Почему Ронни так жестоко обошлась с ней? Ведь они счастливо прожили вместе целых два года, не позволяя чужим вторгаться в их прекрасный мир. Какое им дело до других, до всего мира! Но вдруг Мейвис обнаружила, что возлюбленная неумолимо отдаляется от нее. Сначала Ронни решительно, хоть и не без сожаления, стала отвергать ее ласки, потом начались скандалы, допросы, мольбы... Этот кошмар длился две недели, пока не наступило ужасное пробуждение. Ронни полюбила кого-то другого! Мужчину!
Больнее всего было то, что именно Ронни соблазнила Мейвис, обольстила ее, заставила познать особенную любовь, любовь женщины к женщине. Многие считают такую любовь чем-то недозволенным, но ведь запретный плод всегда сладок.
Мейвис и Ронни с детства знали друг друга. Их семьи жили в Бейсингстоке и часто вместе отдыхали на побережье. Больше всего на свете Мейвис дорожила днями, проведенными в Борнмуте. Ведь именно там она научилась наслаждаться своим телом, и именно Ронни была ее наставницей. В борнмутском пансионе для отдыхающих девочки всегда спали в одной постели. Их родители ушли в кино, пообещав им лимонад и хрустящий картофель, если они будут хорошо себя вести (то есть если притворятся спящими к их возвращению). Лежа в постели, подруги долго болтали о прошедшем дне, об общих знакомых, симпатичных и не очень. Вдруг Ронни неожиданно спросила:
— Ты когда-нибудь щупала себе это?..
— Что? — не поняла Мейвис.
— Ну, это... — смущенно объяснила Ронни, коснувшись лобка подруги и тотчас отдернув руку.
Изумленная, взволнованная, распаленная, Мейвис трепетала всем телом. Ее пальцы скользнули между ног. Девочка рассмеялась от удовольствия.
— А теперь я... Можно? — попросила Ронни.
Мейвис покраснела и согласилась, но при условии, что потом Ронни даст пощупать себя. Следующие два часа протекли в возбуждающей, по-детски невинной взаимной мастурбации.

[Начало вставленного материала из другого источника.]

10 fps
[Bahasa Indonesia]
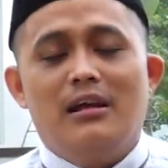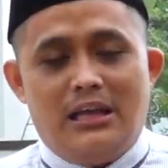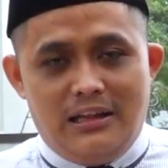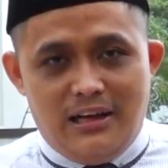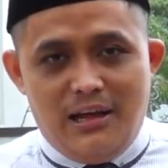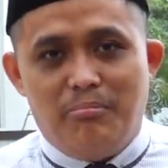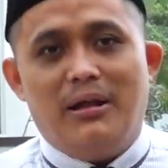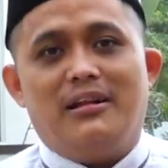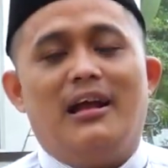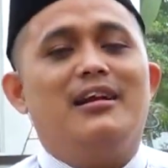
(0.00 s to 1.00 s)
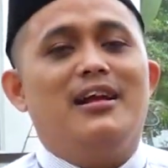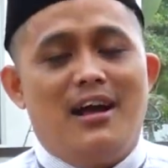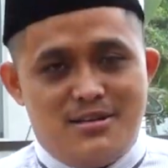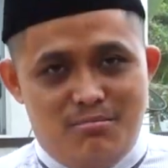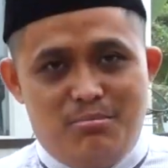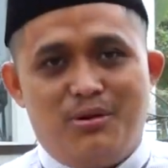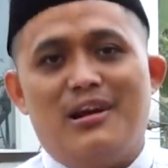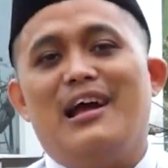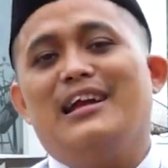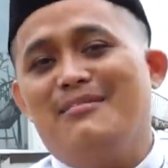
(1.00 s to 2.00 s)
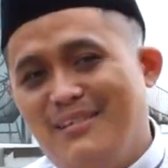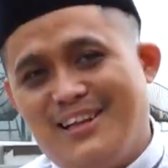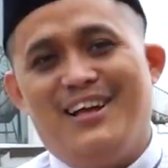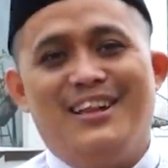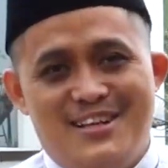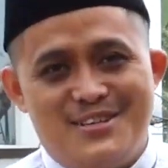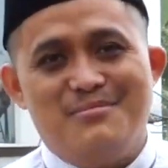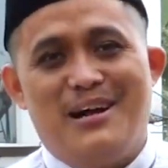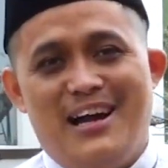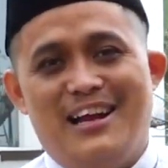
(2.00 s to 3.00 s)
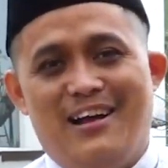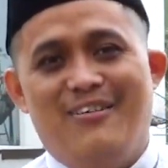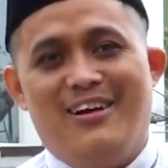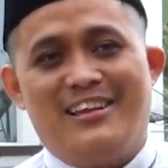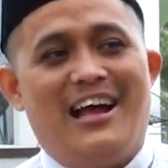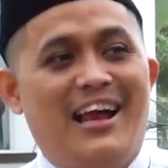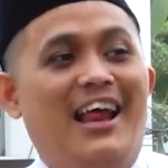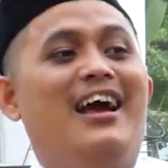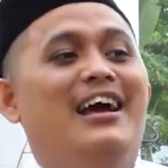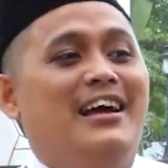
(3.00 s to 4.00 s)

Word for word: kita dapatkan dengan sempurna di mata Allah Subhanahu wa taala.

Обе девочки не придавали случившемуся никакого значения; просто они нашли новый способ развлечься. Вскоре подруги стали видеться реже, потому что семья Ронни переехала в Лондон. При встречах они не вспоминали о борнмутских ночных забавах, и Мейвис привыкла считать их очередным этапом своего развития. Став взрослой, Ронни покинула родительский дом, нашла квартиру поближе к работе и друзьям. Некоторое время подруги переписывались, но потом стали ограничиваться открытками на Рождество и день рождения. Наконец двадцатилетней Мейвис наскучила работа, наскучили родители, наскучило отсутствие поклонников, и она решила, что пришла пора перебраться в Лондон. Она написала Ронни, чтобы узнать, можно ли найти в Лондоне какую-нибудь не слишком дорогую квартиру. Ронни ответила, что Мейвис может пожить у нее, пока не найдет себе что-нибудь подходящее. Итак, Мейвис поселилась у подруги. Она была чуть смущена, увидев Ронни, превратившуюся в умудренную опытом красавицу. Но вскоре Мейвис поняла, что это всего лишь маска для не очень близких знакомых.